### Task item
Only the lines below from the one containing "[0:04.00-0:04.60]" through the one containing "(4.00 s to 5.00 s)" belong in the answer, set down exactly, with the pictures left out.

(The data Opens)

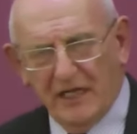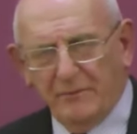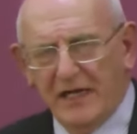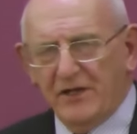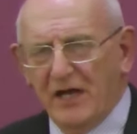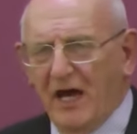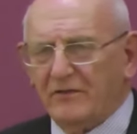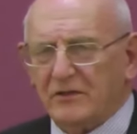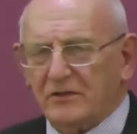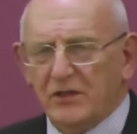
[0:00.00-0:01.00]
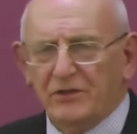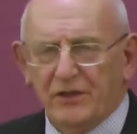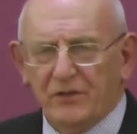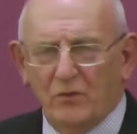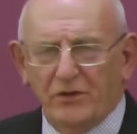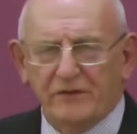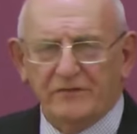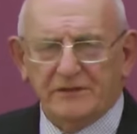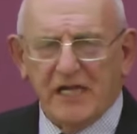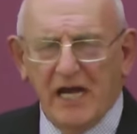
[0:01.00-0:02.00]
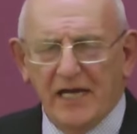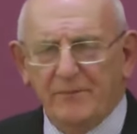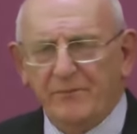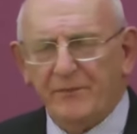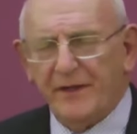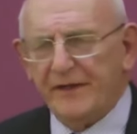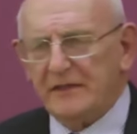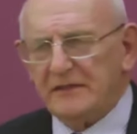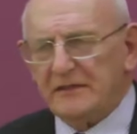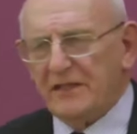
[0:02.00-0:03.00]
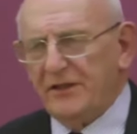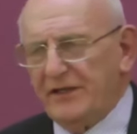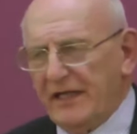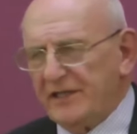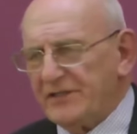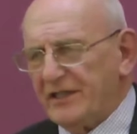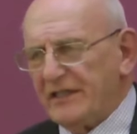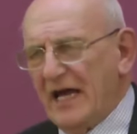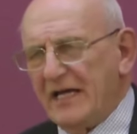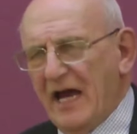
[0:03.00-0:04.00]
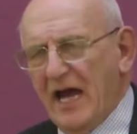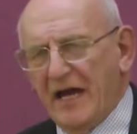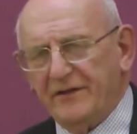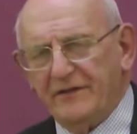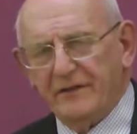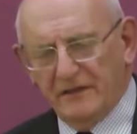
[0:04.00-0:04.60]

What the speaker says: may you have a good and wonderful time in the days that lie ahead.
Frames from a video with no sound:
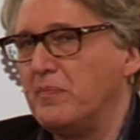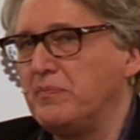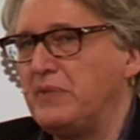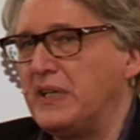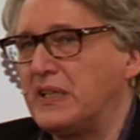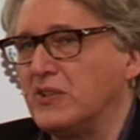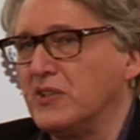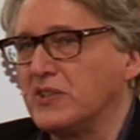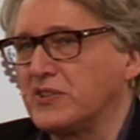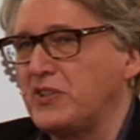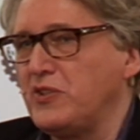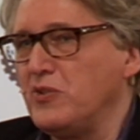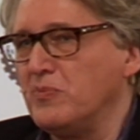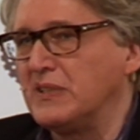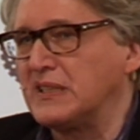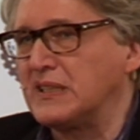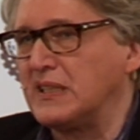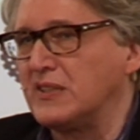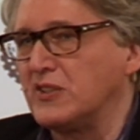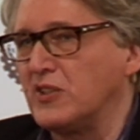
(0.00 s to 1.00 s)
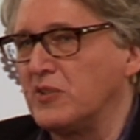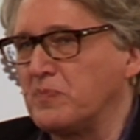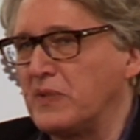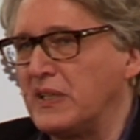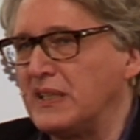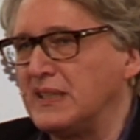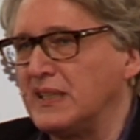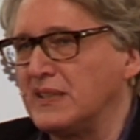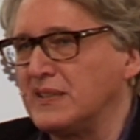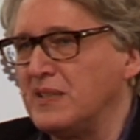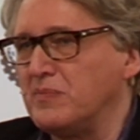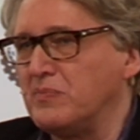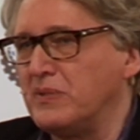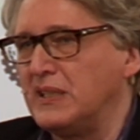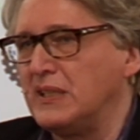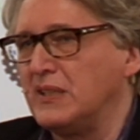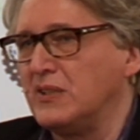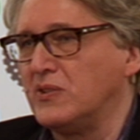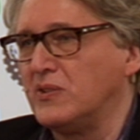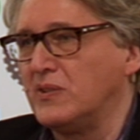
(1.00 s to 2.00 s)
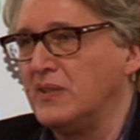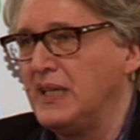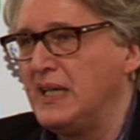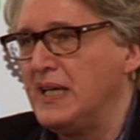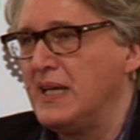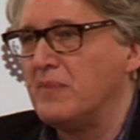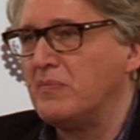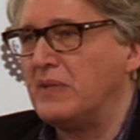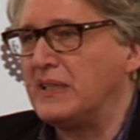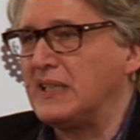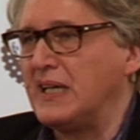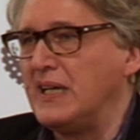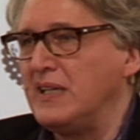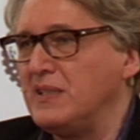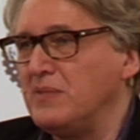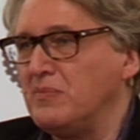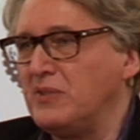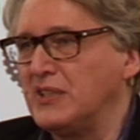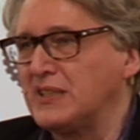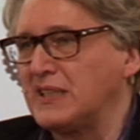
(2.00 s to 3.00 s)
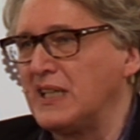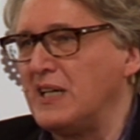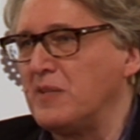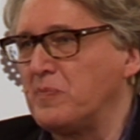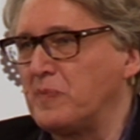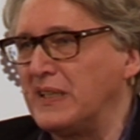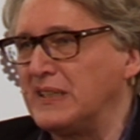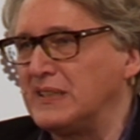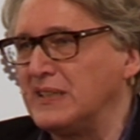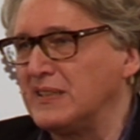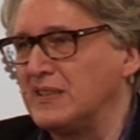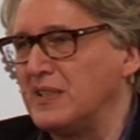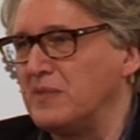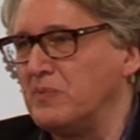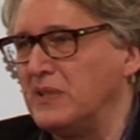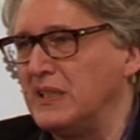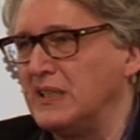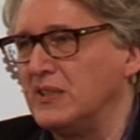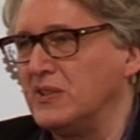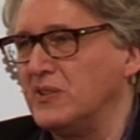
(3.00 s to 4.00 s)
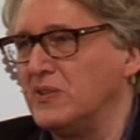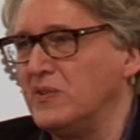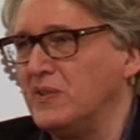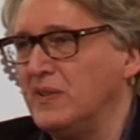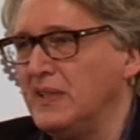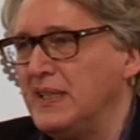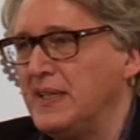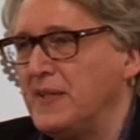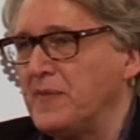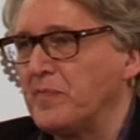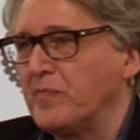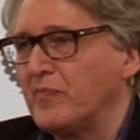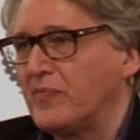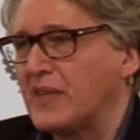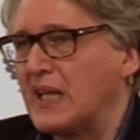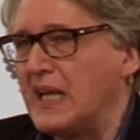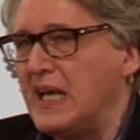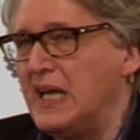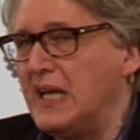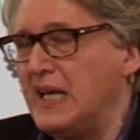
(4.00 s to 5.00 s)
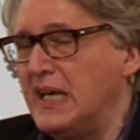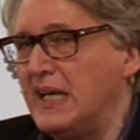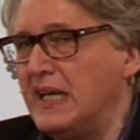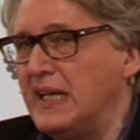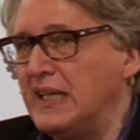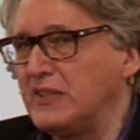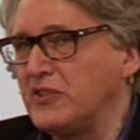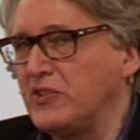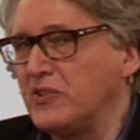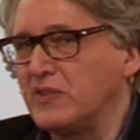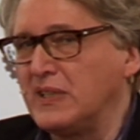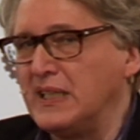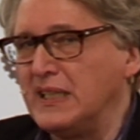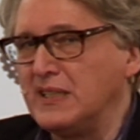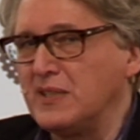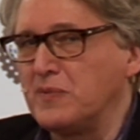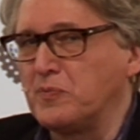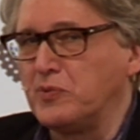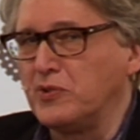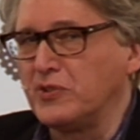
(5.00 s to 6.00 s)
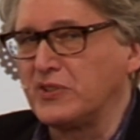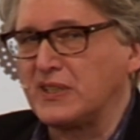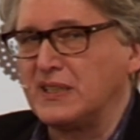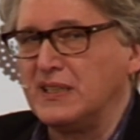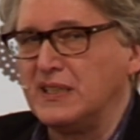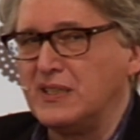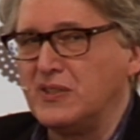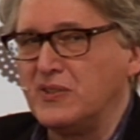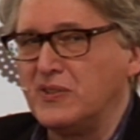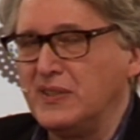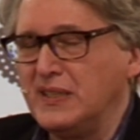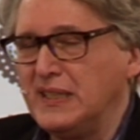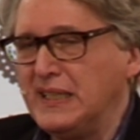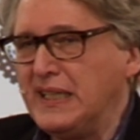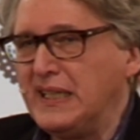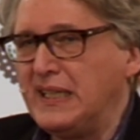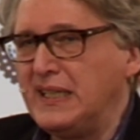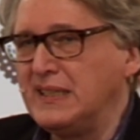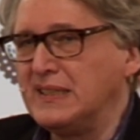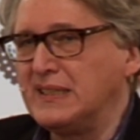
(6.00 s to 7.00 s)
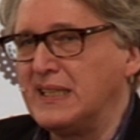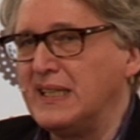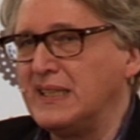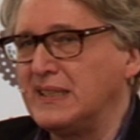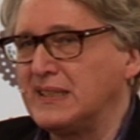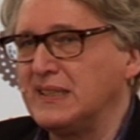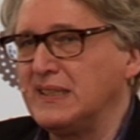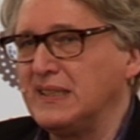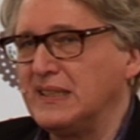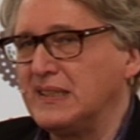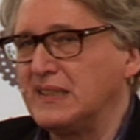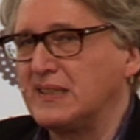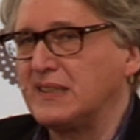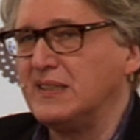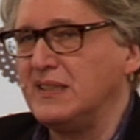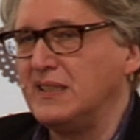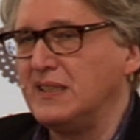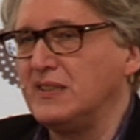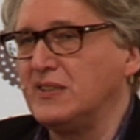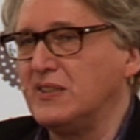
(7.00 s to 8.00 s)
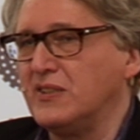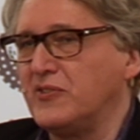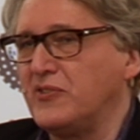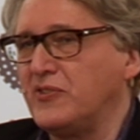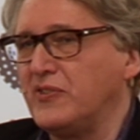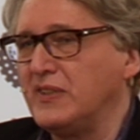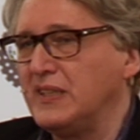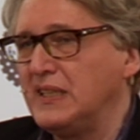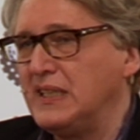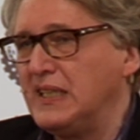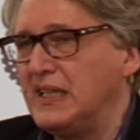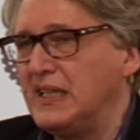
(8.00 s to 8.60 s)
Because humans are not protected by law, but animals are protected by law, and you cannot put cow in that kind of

(The data Closes)

### Answer box
[0:04.00-0:04.60]

What the speaker says: may you have a good and wonderful time in the days that lie ahead.
Frames from a video with no sound:
(0.00 s to 1.00 s)
(1.00 s to 2.00 s)
(2.00 s to 3.00 s)
(3.00 s to 4.00 s)
(4.00 s to 5.00 s)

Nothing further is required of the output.